Action item: Nothing but the lines from the one that holds "[0:00.50-0:01.00]" through the end of the material should be repeated, each exactly as it stands, and pictures stay out.

*** Records shown ***

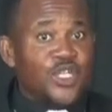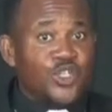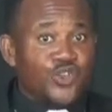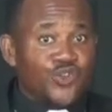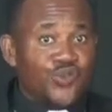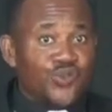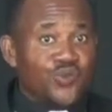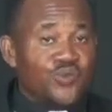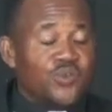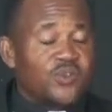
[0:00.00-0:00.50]

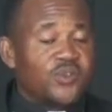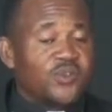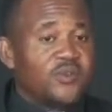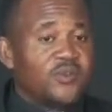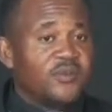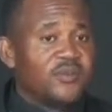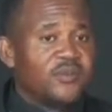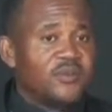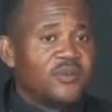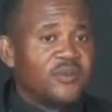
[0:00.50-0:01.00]
truth
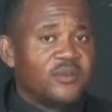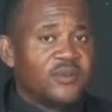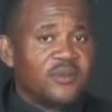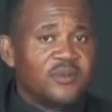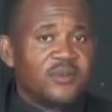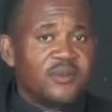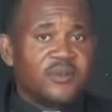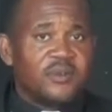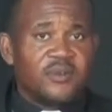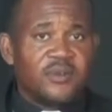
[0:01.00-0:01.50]

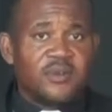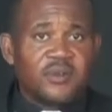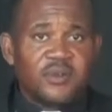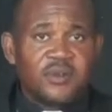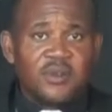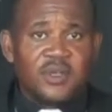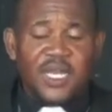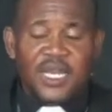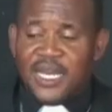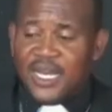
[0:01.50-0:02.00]

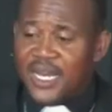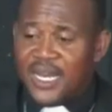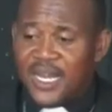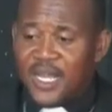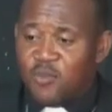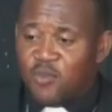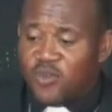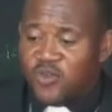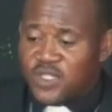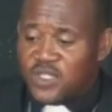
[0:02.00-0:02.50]
in the
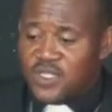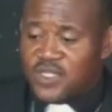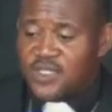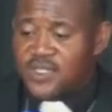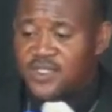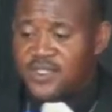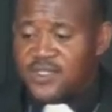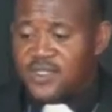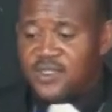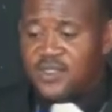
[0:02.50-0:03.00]
name of
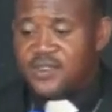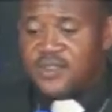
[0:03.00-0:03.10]
Jesus.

*** End of Records shown ***

Solution to this task:
[0:00.50-0:01.00]
truth
[0:01.00-0:01.50]

[0:01.50-0:02.00]

[0:02.00-0:02.50]
in the
[0:02.50-0:03.00]
name of
[0:03.00-0:03.10]
Jesus.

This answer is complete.